Saved entries:
□ □ □
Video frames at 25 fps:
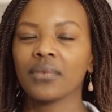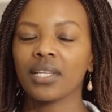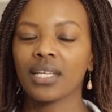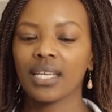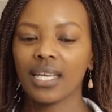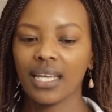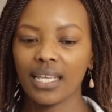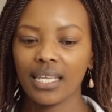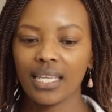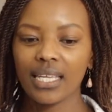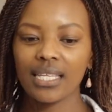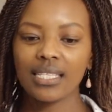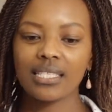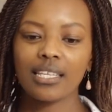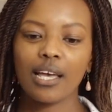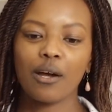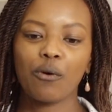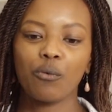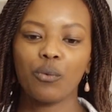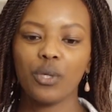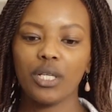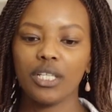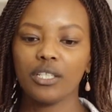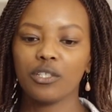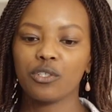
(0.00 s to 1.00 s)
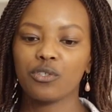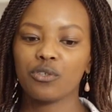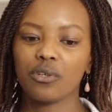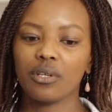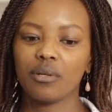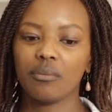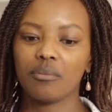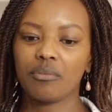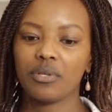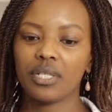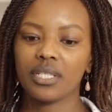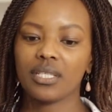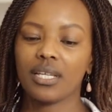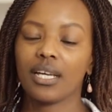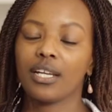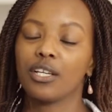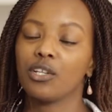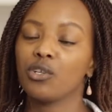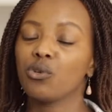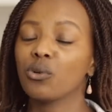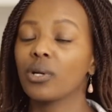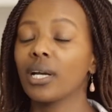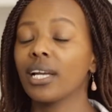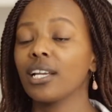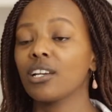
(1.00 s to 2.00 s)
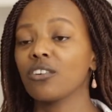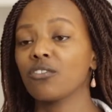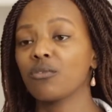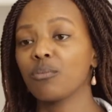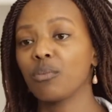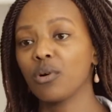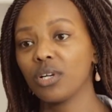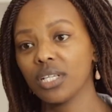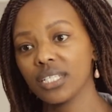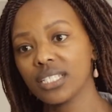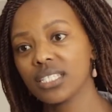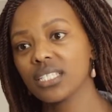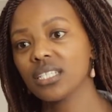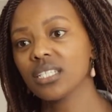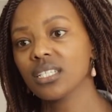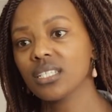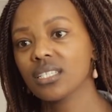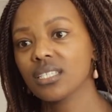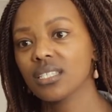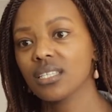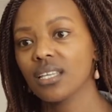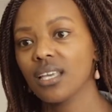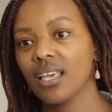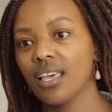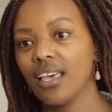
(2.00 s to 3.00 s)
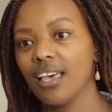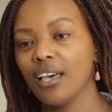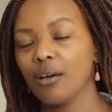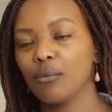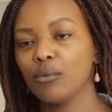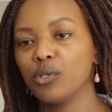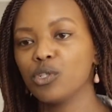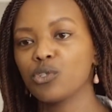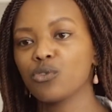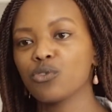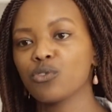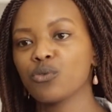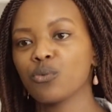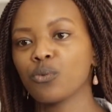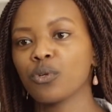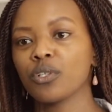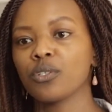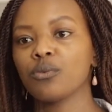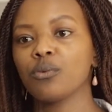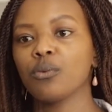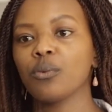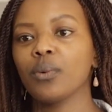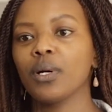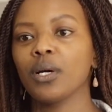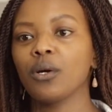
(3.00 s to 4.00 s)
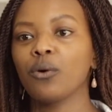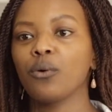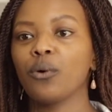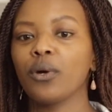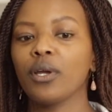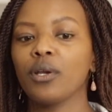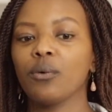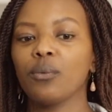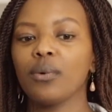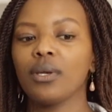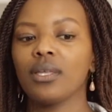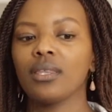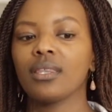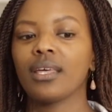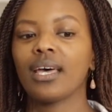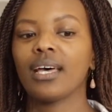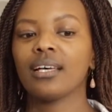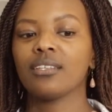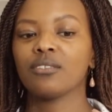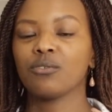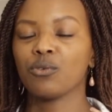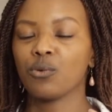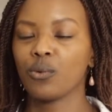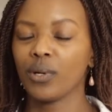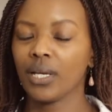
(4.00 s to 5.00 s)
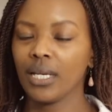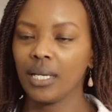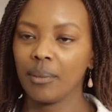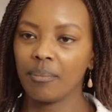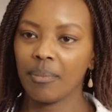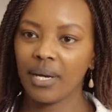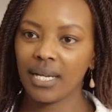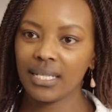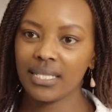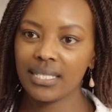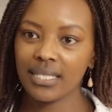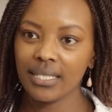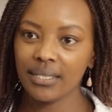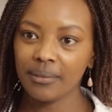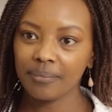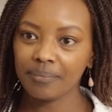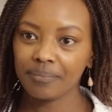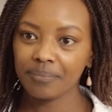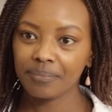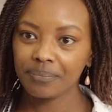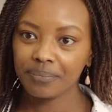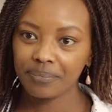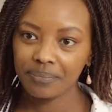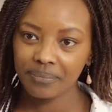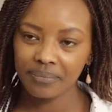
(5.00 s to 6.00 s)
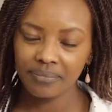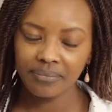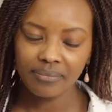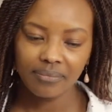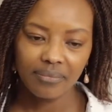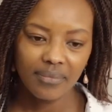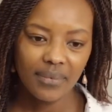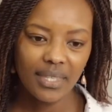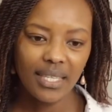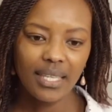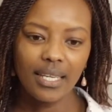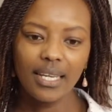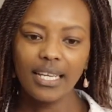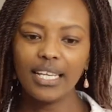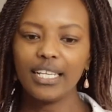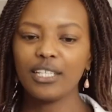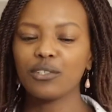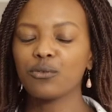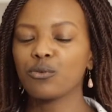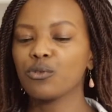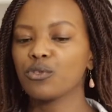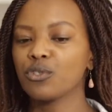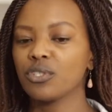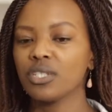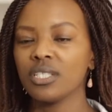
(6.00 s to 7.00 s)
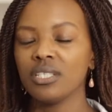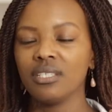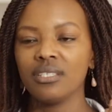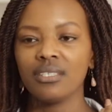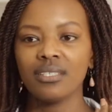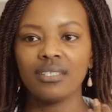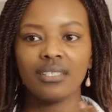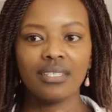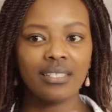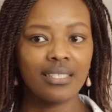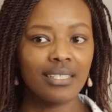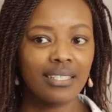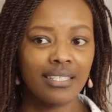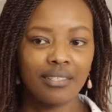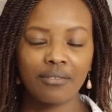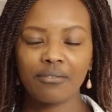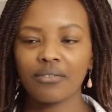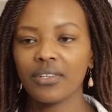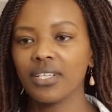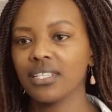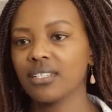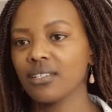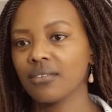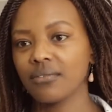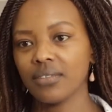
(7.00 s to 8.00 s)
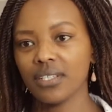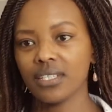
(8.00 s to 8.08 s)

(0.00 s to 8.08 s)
Kenyans are willing to embrace a new kind of politics, which was what we were going with as a Kweli party. It was different.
□ □ □
# [Work to be completed]
From the line that contains "(4.00 s to 5.00 s)" down to the final line of the entries above, please copy each line exactly, excluding pictures.

# [Response]
(4.00 s to 5.00 s)
(5.00 s to 6.00 s)
(6.00 s to 7.00 s)
(7.00 s to 8.00 s)
(8.00 s to 8.08 s)

(0.00 s to 8.08 s)
Kenyans are willing to embrace a new kind of politics, which was what we were going with as a Kweli party. It was different.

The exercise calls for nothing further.